# Supplied data
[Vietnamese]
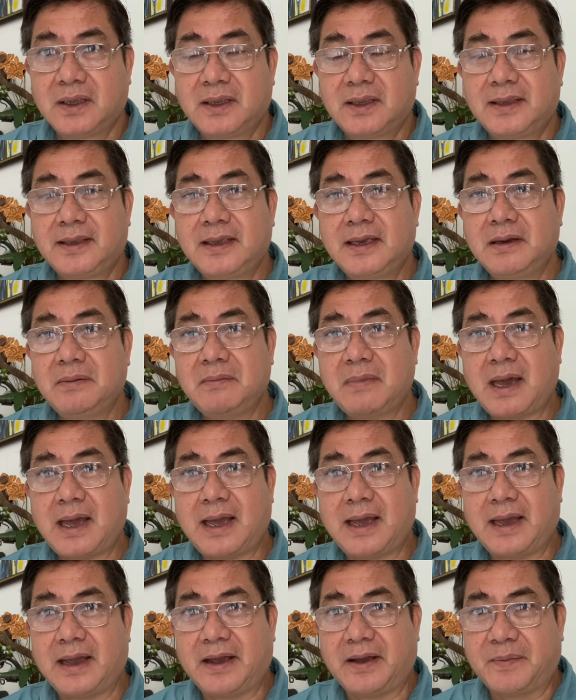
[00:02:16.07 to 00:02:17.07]
nhưng
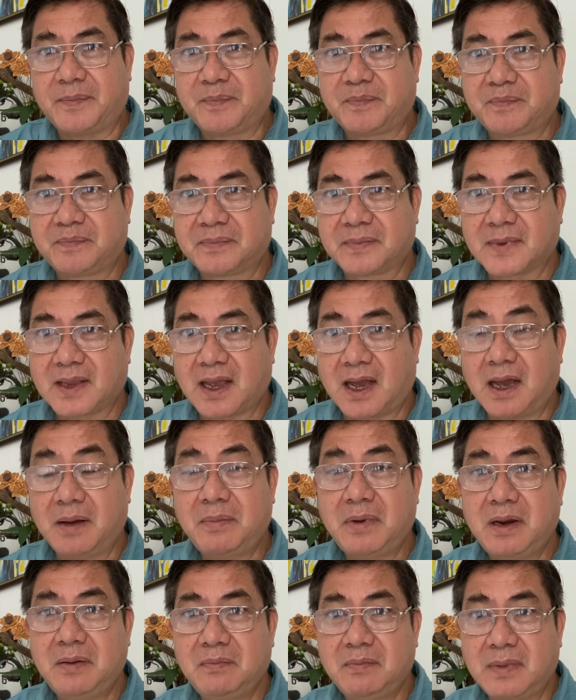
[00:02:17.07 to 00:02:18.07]
mà ở
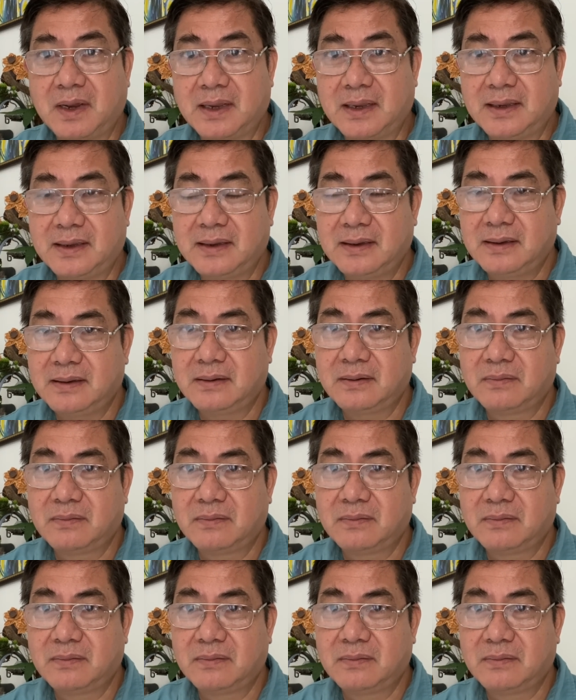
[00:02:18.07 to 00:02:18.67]
bên Mỹ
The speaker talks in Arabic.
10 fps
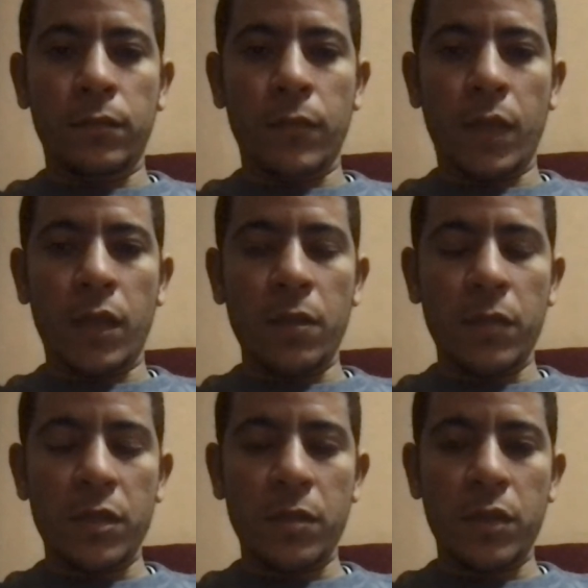يتم
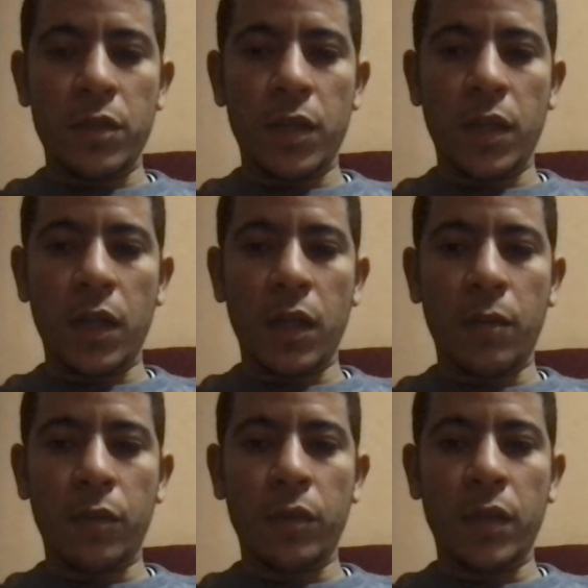تسمية الشركة
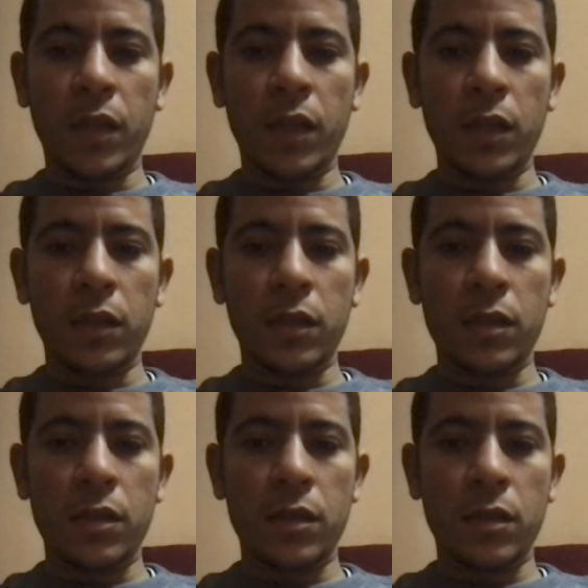عبر وثيقة
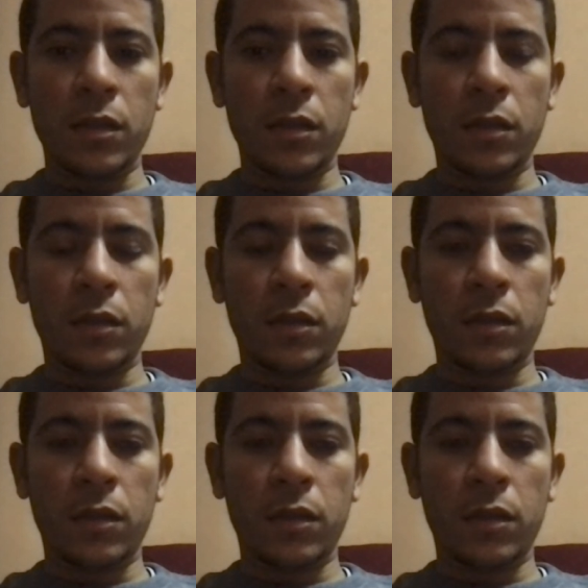تس آه،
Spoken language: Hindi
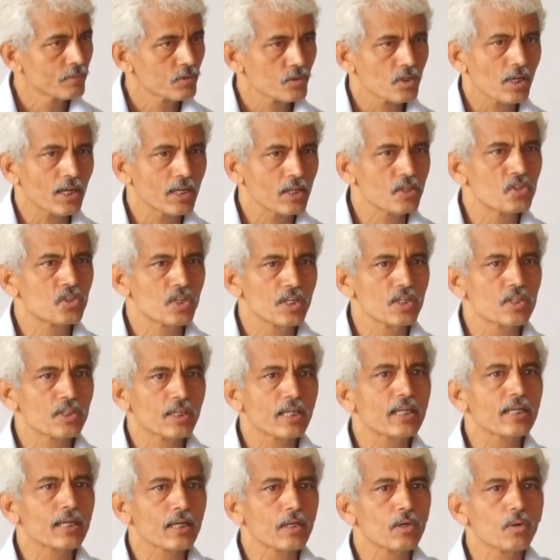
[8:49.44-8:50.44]
सारी चीज
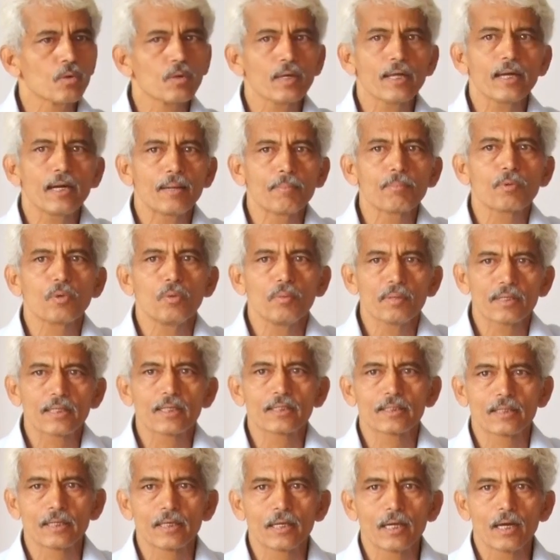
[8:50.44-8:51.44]
की किन्होंने हमको
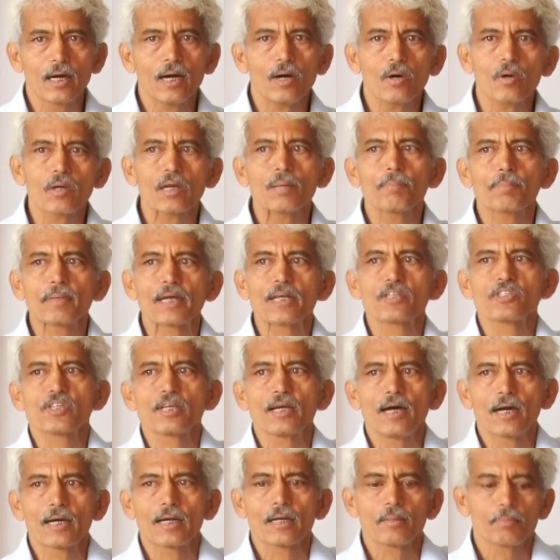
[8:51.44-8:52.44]
मदद किया और हम कैसे
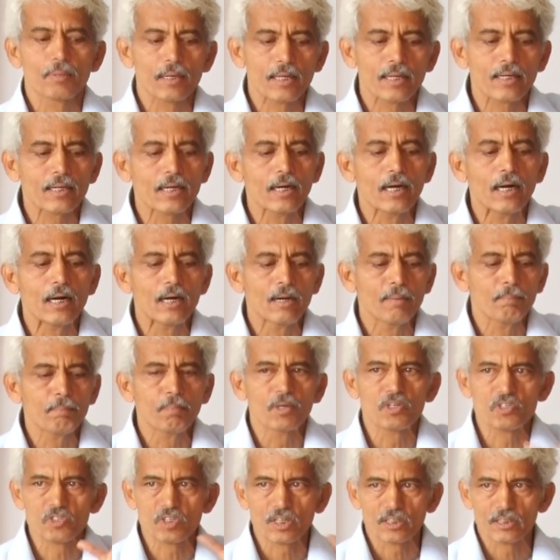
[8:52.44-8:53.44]
आगे बढ़े कहां हम
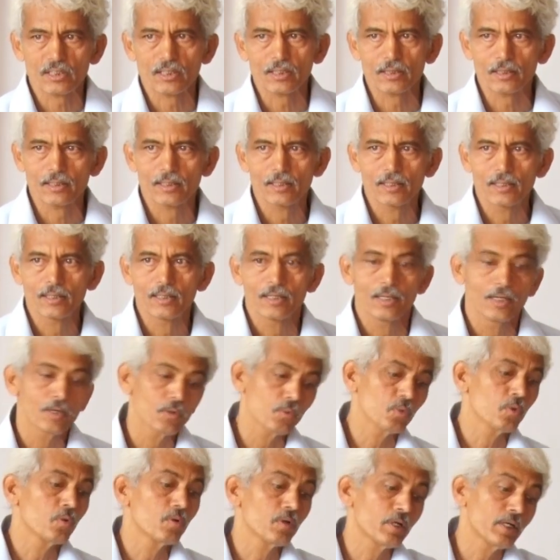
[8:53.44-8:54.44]
फंस सकते थे
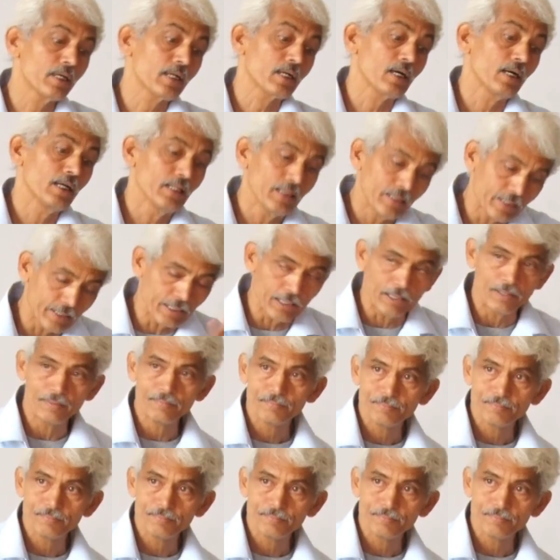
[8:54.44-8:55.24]
उन्होंने निकाल दिया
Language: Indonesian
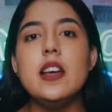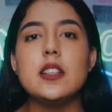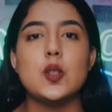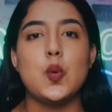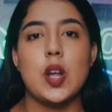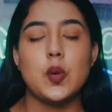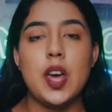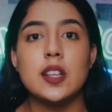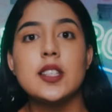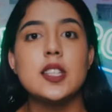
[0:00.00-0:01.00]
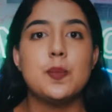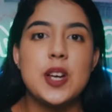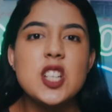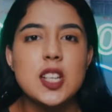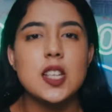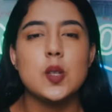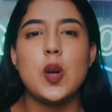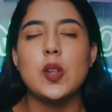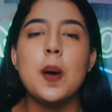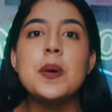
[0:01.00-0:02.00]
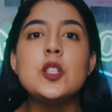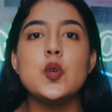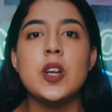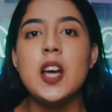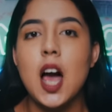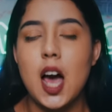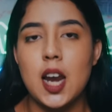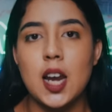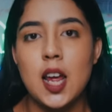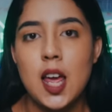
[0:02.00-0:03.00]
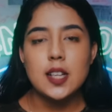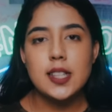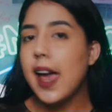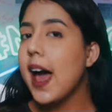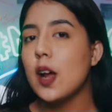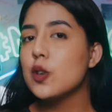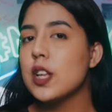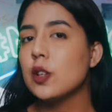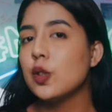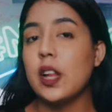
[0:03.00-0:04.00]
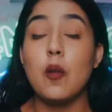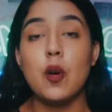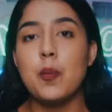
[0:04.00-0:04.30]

sesuatu yang suspicious, sesuatu yang mencurigakan. Saya harus langsung telepon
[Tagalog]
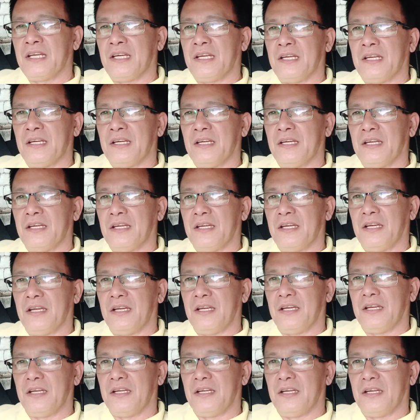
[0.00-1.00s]

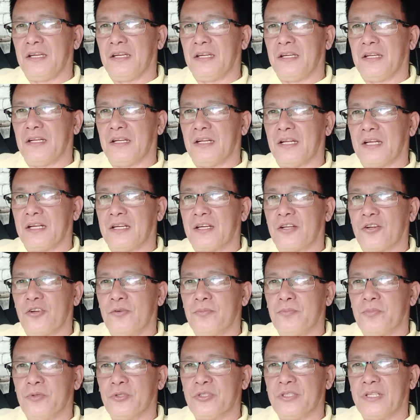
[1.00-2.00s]
eh,
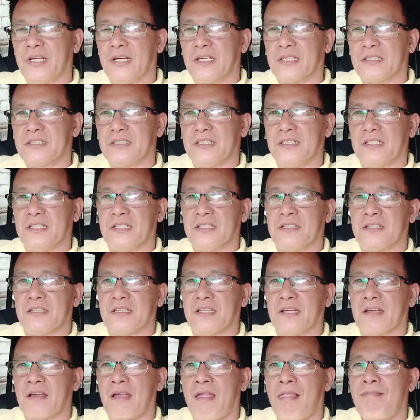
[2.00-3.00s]
nagkaroon po ng
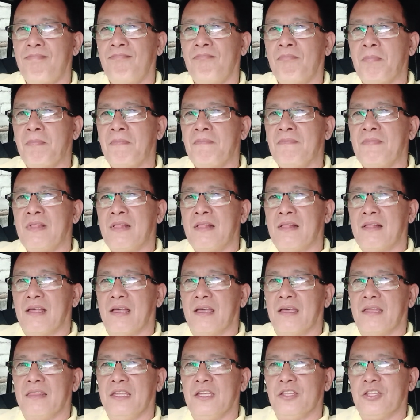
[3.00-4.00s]
aksidente
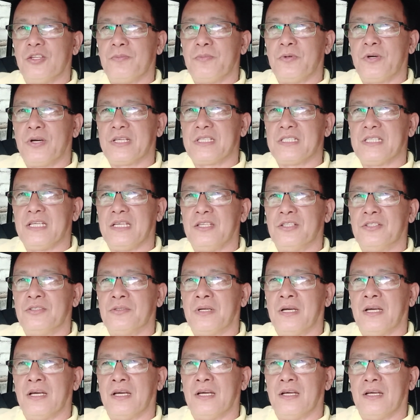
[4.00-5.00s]
uh, dito po kasi yung
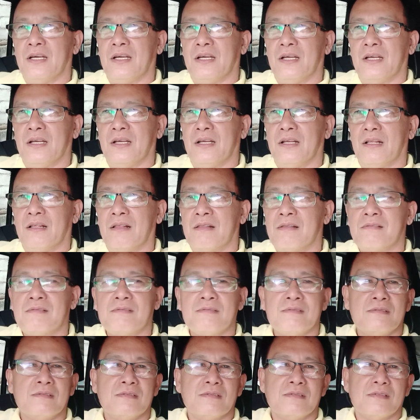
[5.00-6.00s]
uh,
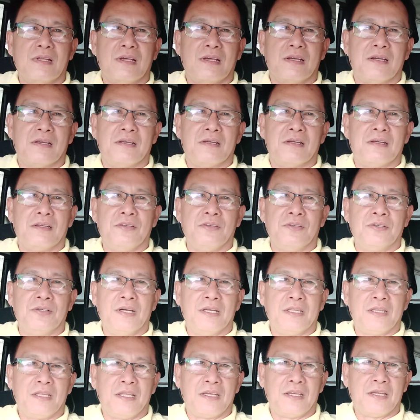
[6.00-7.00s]
uh, yung
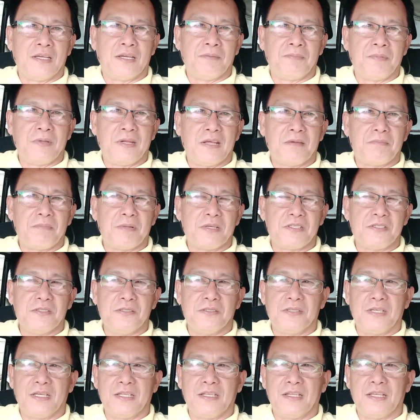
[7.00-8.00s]
ating uh,
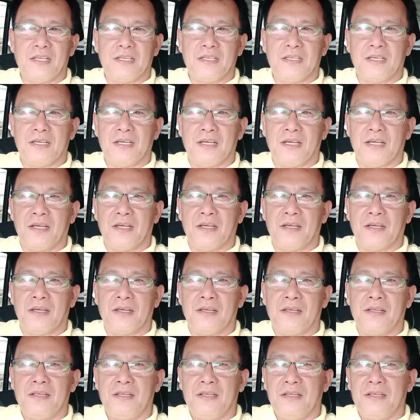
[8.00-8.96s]
pinapasukan ay uh,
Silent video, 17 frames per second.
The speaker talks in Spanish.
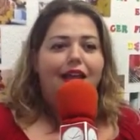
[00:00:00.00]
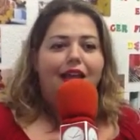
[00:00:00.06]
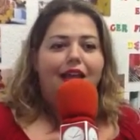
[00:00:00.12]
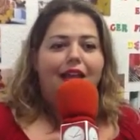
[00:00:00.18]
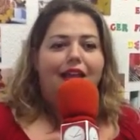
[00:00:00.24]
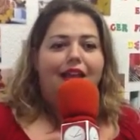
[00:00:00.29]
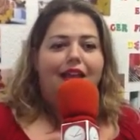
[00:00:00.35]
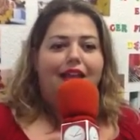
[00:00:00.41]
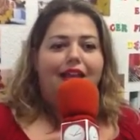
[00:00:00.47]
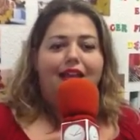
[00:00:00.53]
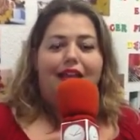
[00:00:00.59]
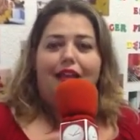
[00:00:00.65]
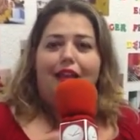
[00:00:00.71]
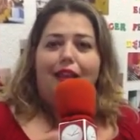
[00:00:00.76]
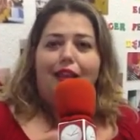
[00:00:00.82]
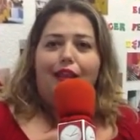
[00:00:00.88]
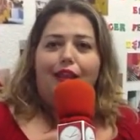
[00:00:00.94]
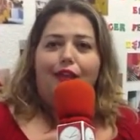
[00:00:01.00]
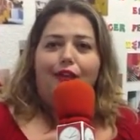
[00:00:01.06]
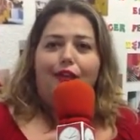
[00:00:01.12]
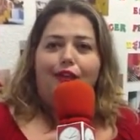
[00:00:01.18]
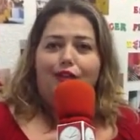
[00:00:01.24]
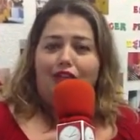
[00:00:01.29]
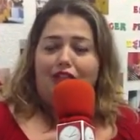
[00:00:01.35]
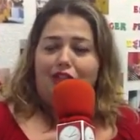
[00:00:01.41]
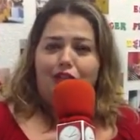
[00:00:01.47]
eh,
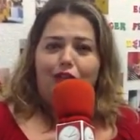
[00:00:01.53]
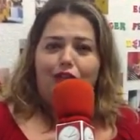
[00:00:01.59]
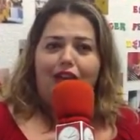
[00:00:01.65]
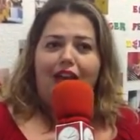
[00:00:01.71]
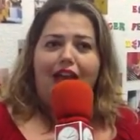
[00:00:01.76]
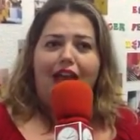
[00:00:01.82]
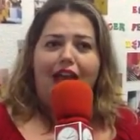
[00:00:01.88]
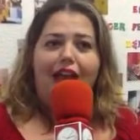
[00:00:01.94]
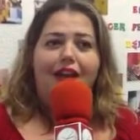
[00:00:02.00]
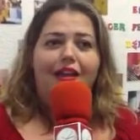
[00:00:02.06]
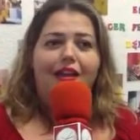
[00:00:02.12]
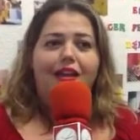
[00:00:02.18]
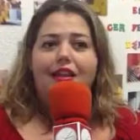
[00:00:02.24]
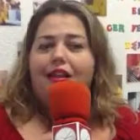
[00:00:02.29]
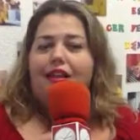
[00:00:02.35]
integración sensorial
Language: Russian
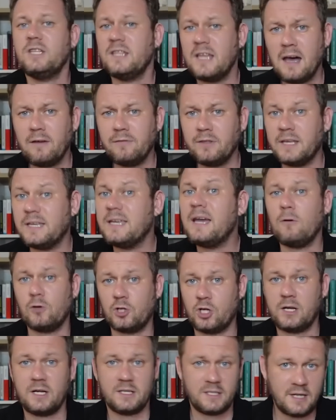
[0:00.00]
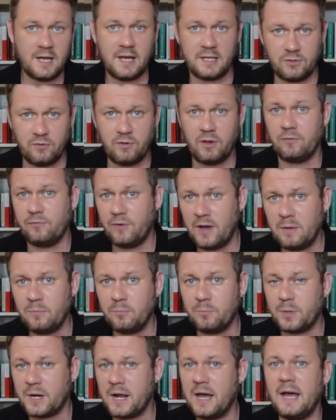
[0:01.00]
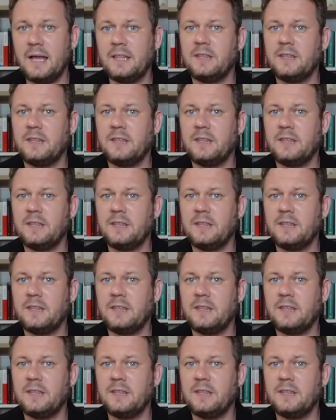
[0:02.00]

Недавно я уже рассказывал вам про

# Exercise instructions
Type the listing above out again exactly, and omit all pictures.

# Response for this exercise
[Vietnamese]
[00:02:16.07 to 00:02:17.07]
nhưng
[00:02:17.07 to 00:02:18.07]
mà ở
[00:02:18.07 to 00:02:18.67]
bên Mỹ
The speaker talks in Arabic.
10 fps
يتم
تسمية الشركة
عبر وثيقة
تس آه،
Spoken language: Hindi
[8:49.44-8:50.44]
सारी चीज
[8:50.44-8:51.44]
की किन्होंने हमको
[8:51.44-8:52.44]
मदद किया और हम कैसे
[8:52.44-8:53.44]
आगे बढ़े कहां हम
[8:53.44-8:54.44]
फंस सकते थे
[8:54.44-8:55.24]
उन्होंने निकाल दिया
Language: Indonesian
[0:00.00-0:01.00]
[0:01.00-0:02.00]
[0:02.00-0:03.00]
[0:03.00-0:04.00]
[0:04.00-0:04.30]

sesuatu yang suspicious, sesuatu yang mencurigakan. Saya harus langsung telepon
[Tagalog]
[0.00-1.00s]

[1.00-2.00s]
eh,
[2.00-3.00s]
nagkaroon po ng
[3.00-4.00s]
aksidente
[4.00-5.00s]
uh, dito po kasi yung
[5.00-6.00s]
uh,
[6.00-7.00s]
uh, yung
[7.00-8.00s]
ating uh,
[8.00-8.96s]
pinapasukan ay uh,
Silent video, 17 frames per second.
The speaker talks in Spanish.
[00:00:00.00]
[00:00:00.06]
[00:00:00.12]
[00:00:00.18]
[00:00:00.24]
[00:00:00.29]
[00:00:00.35]
[00:00:00.41]
[00:00:00.47]
[00:00:00.53]
[00:00:00.59]
[00:00:00.65]
[00:00:00.71]
[00:00:00.76]
[00:00:00.82]
[00:00:00.88]
[00:00:00.94]
[00:00:01.00]
[00:00:01.06]
[00:00:01.12]
[00:00:01.18]
[00:00:01.24]
[00:00:01.29]
[00:00:01.35]
[00:00:01.41]
[00:00:01.47]
eh,
[00:00:01.53]
[00:00:01.59]
[00:00:01.65]
[00:00:01.71]
[00:00:01.76]
[00:00:01.82]
[00:00:01.88]
[00:00:01.94]
[00:00:02.00]
[00:00:02.06]
[00:00:02.12]
[00:00:02.18]
[00:00:02.24]
[00:00:02.29]
[00:00:02.35]
integración sensorial
Language: Russian
[0:00.00]
[0:01.00]
[0:02.00]

Недавно я уже рассказывал вам про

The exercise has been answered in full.